The EUDAT datacentres store and replicate large amounts of data for the communities. But what about processing these data? And how do these data get into the EUDAT datacentres in the first place?
B2STAGE is a reliable, efficient, light-weight and easy-to-use service to transfer research data sets between EUDAT storage resources and high-performance computing (HPC) workspaces
B2STAGE is one of the services offered by EUDAT, the pan-European Infrastructure. EUDAT offers common data services, supporting multiple research communities as well as individuals, through a geographically distributed resilient network connecting general purpose data centres and community-specific data repositories. EUDAT wants to enable European researchers from any discipline to preserve, find, access, and process data in a trusted environment, as part of a Collaborative Data Infrastructure.
The services offered by EUDAT are community driven as they are designed, built and implemented based on user community requirements. This means that the communities have direct influence on these services and contribute to the development of them. Services are defined not just by researchers in the EUDAT collaboration, but we also elicit requirements from other communities to ensure our services are as generic and applicable to as wide an audience as possible.

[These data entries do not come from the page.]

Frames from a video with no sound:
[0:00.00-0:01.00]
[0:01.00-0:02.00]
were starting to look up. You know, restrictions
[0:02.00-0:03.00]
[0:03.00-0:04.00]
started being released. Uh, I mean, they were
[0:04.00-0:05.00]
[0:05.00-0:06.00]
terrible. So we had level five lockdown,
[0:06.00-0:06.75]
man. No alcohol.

The EUDAT service suite represents an integrated set of services to support researchers manage their data through the data lifecycle. As your data moves through the data lifecycle, EUDAT services will help you manage your data using best practices followed by some of the world’s largest communities. The services available cover a wide range of functionalities. B2SAFE enables communities to replicate and safely store their large-scale data on robust, reliable datacentres operated by the EUDAT partners. B2HANDLE registers all data on EUDAT with a unique identifier which can be globally resolved on the standard handle system. B2DROP allows EUDAT users to easily exchange working data, while B2SHARE allows to deposit and disseminate final research data at a smaller scale, but easier than with B2SAFE. B2FIND allows searches on the EUDAT metadata and is one of the key enablers of multi-disciplinary research on EUDAT. B2ACCESS is the simple and secure authorisation and authentication platform of EUDAT, which allows single sign-on on EUDAT’s public and internal service. B2STAGE, the subject of this talk, offers communities an entry-point to ingest and replicate into EUDAT large volumes of data. Data ingested through B2STAGE are registered with a Persistent Identifier using the mechanism adopted by B2SAFE.

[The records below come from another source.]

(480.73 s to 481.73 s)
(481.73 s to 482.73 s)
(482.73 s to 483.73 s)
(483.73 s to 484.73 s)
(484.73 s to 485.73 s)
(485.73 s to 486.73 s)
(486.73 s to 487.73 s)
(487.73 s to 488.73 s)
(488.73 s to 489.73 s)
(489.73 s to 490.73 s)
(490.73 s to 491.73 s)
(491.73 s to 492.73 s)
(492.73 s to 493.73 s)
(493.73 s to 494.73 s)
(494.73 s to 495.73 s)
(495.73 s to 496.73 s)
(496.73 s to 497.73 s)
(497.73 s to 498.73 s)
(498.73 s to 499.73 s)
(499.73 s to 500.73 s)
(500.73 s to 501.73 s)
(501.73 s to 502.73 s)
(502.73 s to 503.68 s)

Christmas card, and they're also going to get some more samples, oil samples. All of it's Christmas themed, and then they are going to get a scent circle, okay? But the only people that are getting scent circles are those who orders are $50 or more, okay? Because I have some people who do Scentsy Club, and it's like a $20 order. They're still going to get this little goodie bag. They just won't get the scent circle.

EUDAT offers the B2STAGE service, which allows big, research data to move efficiently between storage and computation. The service also takes care of depositing the computation output from the HPC facilities to EUDAT. B2STAGE can also be used to deposit the community data into the EUDAT facilities. B2STAGE uses the established gridFTP protocol to ensure high-speed transfer between the sites. Data transfer is reliable and requires very little user interaction. B2STAGE also assigns PIDs to computational output that the user elects to inject back into the EUDAT datacentres.
B2STAGE was conceived to deal with modern day research challenges. As hardware and research software improve, scope for research is broadening. Communities now pursue large-scale simulations, for example developing models for climate simulation encompassing the whole of the Earth, as opposed to isolated regions. Scientists simulate not only organs in the human body, but also their interactions. Similarly, earthquake data are now collected and processed for areas as large as entire continents. The common requirement of such research challenges is that they generate and process increasing volumes of data, with typical workflows requiring data to be processed in a distributed fashion, so as to cope with the pace of data generation. In order for this to be possible, data need to be transferred in an efficient way to the high-performance or high-throughput computing resources, and this is where B2STAGE comes in.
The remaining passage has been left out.